With lesbians, gays, and bisexual service members now having equal opportunity protection in the military, one question that I hear all the time in the Special Warfare community is, "How do I work with somebody who is gay, or I think is gay?"
As a gay Navy SEAL, I speak from experience. That "gay" operator is probably just as, if not more uncomfortable than you. They most likely spend their life walking on eggshells mindful of what they say and do (especially if their in the closet). As you're well aware, unit cohesion is essential in that environment, so having somebody feeling that way can damage unity. As a straight operator, you can do things to improve that atmosphere. Something as simple as voicing your support of gay people in your unit will move mountains for them.
"What if it's against my religion?" Despite what your religious leader said, it's not a choice. Just like being straight was not a choice for you. Nobody is asking you to change your beliefs. You don't have to choose between the two. You just have to let a person do their job, and create an environment that permits it.

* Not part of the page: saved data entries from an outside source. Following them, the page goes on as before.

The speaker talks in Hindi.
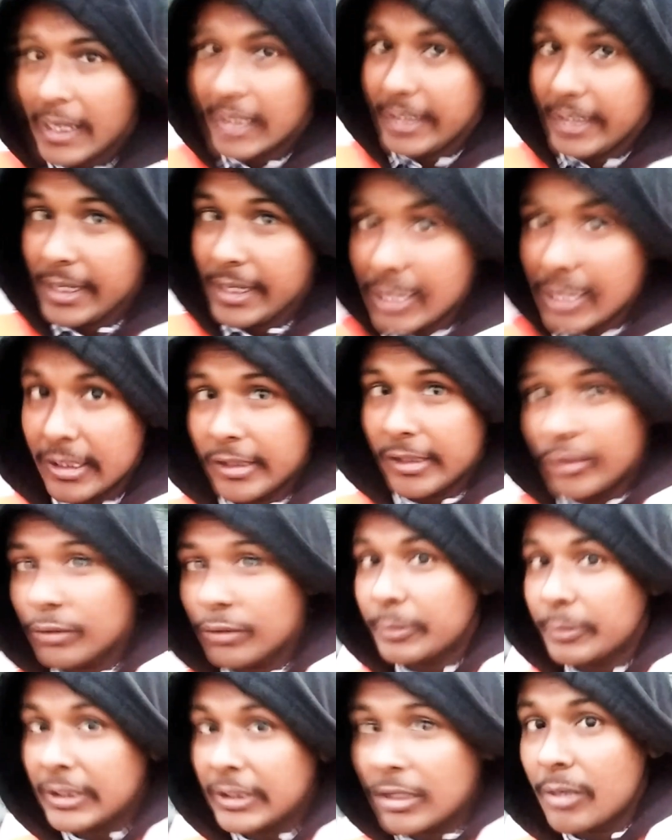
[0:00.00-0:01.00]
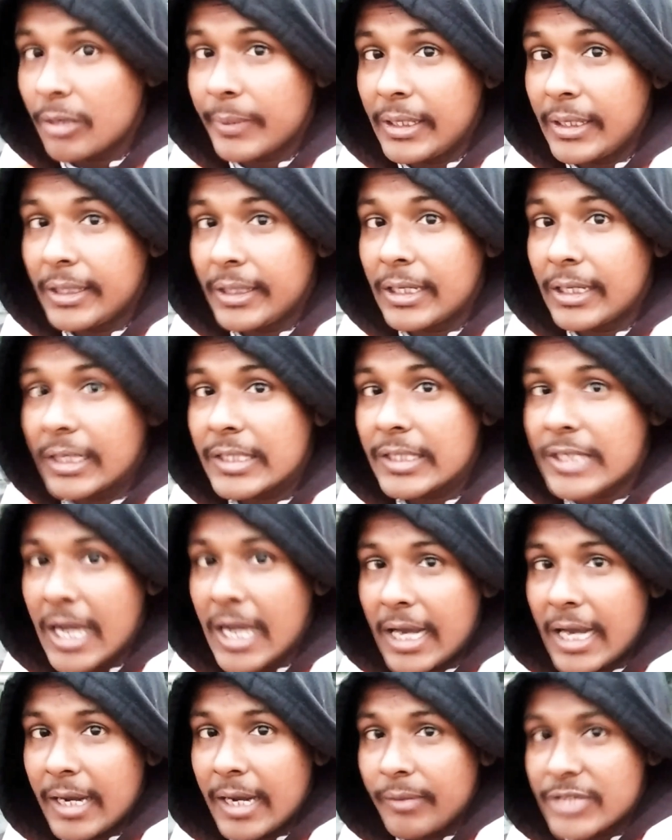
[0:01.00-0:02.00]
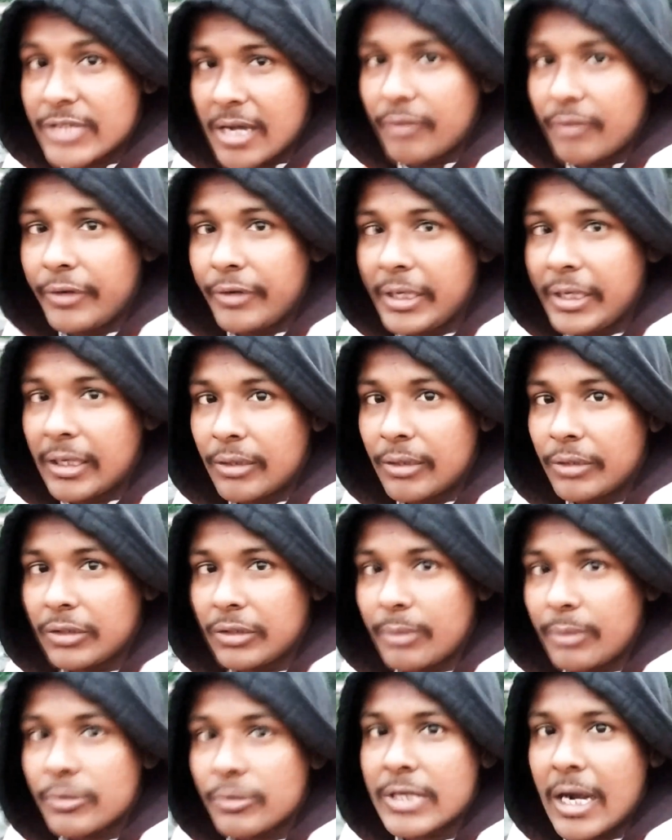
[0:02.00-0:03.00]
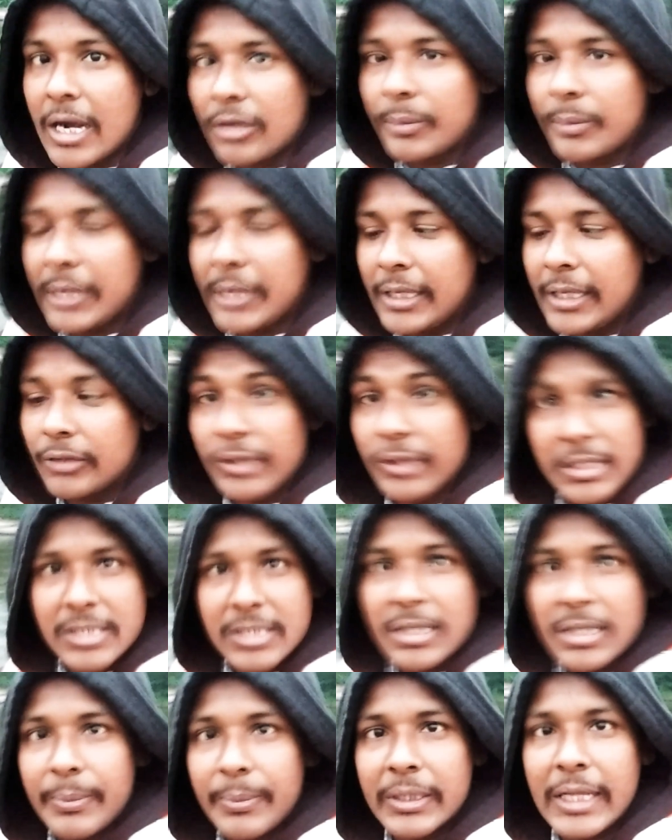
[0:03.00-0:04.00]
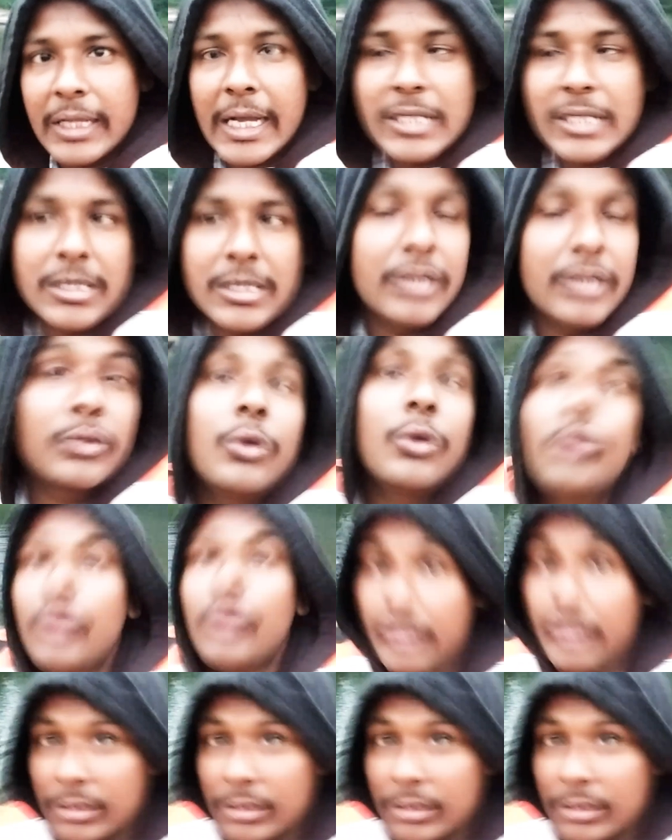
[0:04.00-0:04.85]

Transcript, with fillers: अगर एक आते हो तो पंद्रह रुपये लेंगे अगर चार है चार वोटिंग करोगे तो आपको साठ रुपये लेगा तो ये सस्ता पड़ता है अगर दो लोग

Try and imagine it from their perspective. They've probably been struggling with it for years. Chalking it up as a "Phase" and even going so far as being in a heterosexual relationship. Think about how miserable that could be. Imagine being in a gay relationship as a straight person, safe to say, you probably wouldn't like it. Accepting whom you are and coming out is really- really fucking hard. People kill themselves over it all the time, so remember that when they decide to tell you. Again, you don't have to agree with it, but respect the enormous amount of trust that they are putting in you and the team. It is important to note, this is not the time to try and convert them to your religion. What is important, is they know you're still picking up their six, even if you need time to wrap your head around it.
It may take awhile for you to accept this person, and there is nothing wrong with that. Acceptance doesn't happen over night, but try and keep an open mind, and avoid the shit talking. I would say to avoid the gossip, but I know how impossible that is; so just avoid being negative. If somebody is a solid operator, they deserve the same respect you would give anyone who's squared away.
Lastly, ditch the stereotypes. This isn't some 1980's movie. We're not sneezing glitter, or waiting for you to drop the soap. The majority of us want to do the job, do it really well, and get home to see our loved ones alive- just like you do.